| WHAT YOU NEED TO DO |
Only the pictures should be dropped; every line of the data must come back exactly as written.

| DATA EXCERPTS |
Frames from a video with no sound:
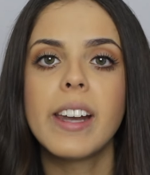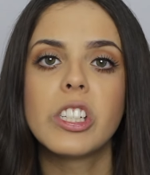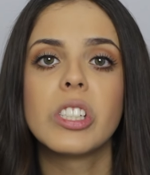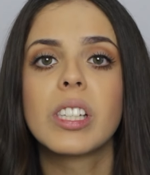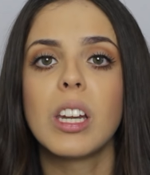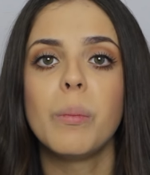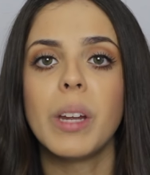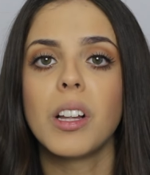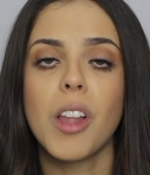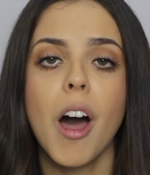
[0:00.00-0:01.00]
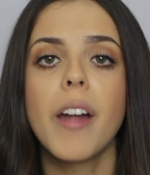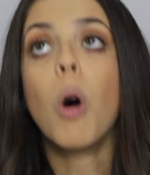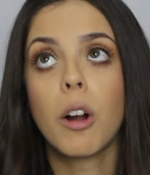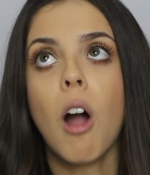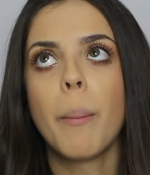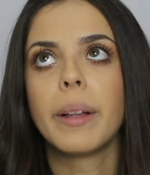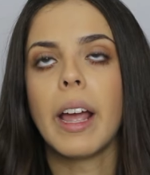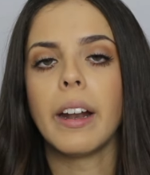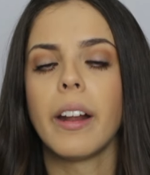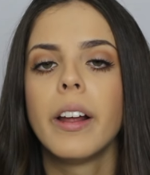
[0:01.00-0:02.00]
and it's just gonna be a lot more
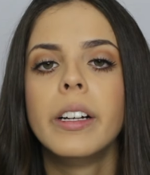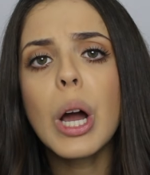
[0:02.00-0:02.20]
complicated.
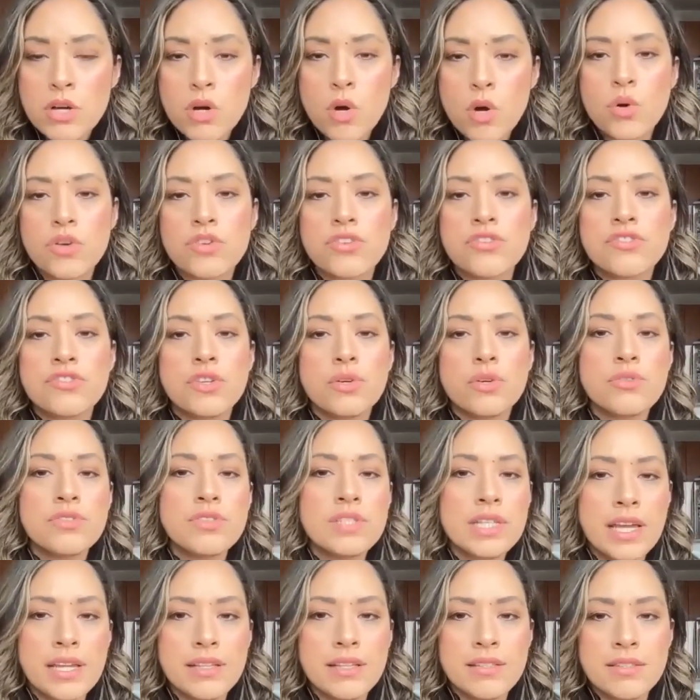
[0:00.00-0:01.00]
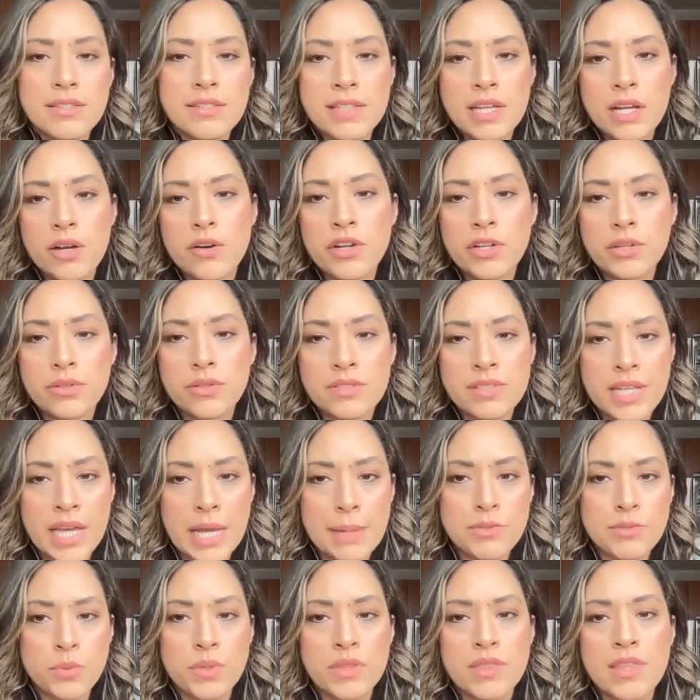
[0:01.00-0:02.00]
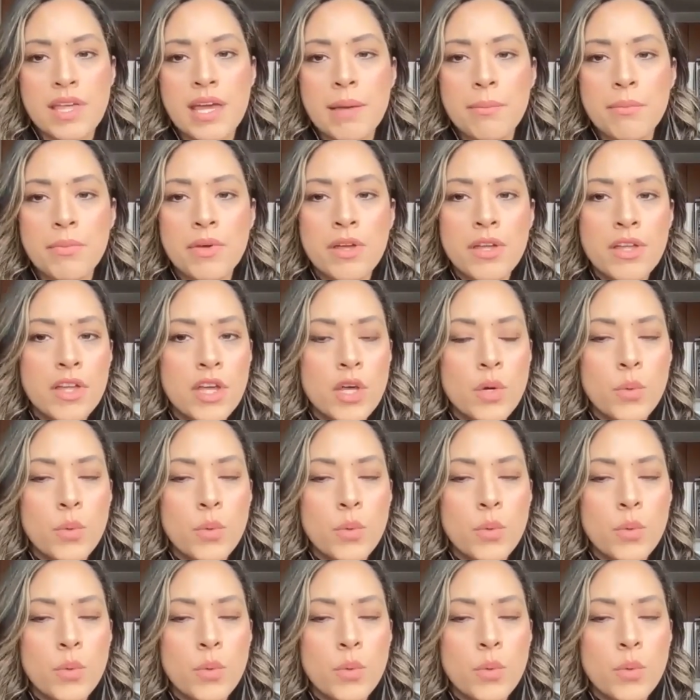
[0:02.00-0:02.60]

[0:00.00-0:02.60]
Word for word: or associate stereotypes with them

| THE COMPLETED TASK |
Frames from a video with no sound:
[0:00.00-0:01.00]
[0:01.00-0:02.00]
and it's just gonna be a lot more
[0:02.00-0:02.20]
complicated.
[0:00.00-0:01.00]
[0:01.00-0:02.00]
[0:02.00-0:02.60]

[0:00.00-0:02.60]
Word for word: or associate stereotypes with them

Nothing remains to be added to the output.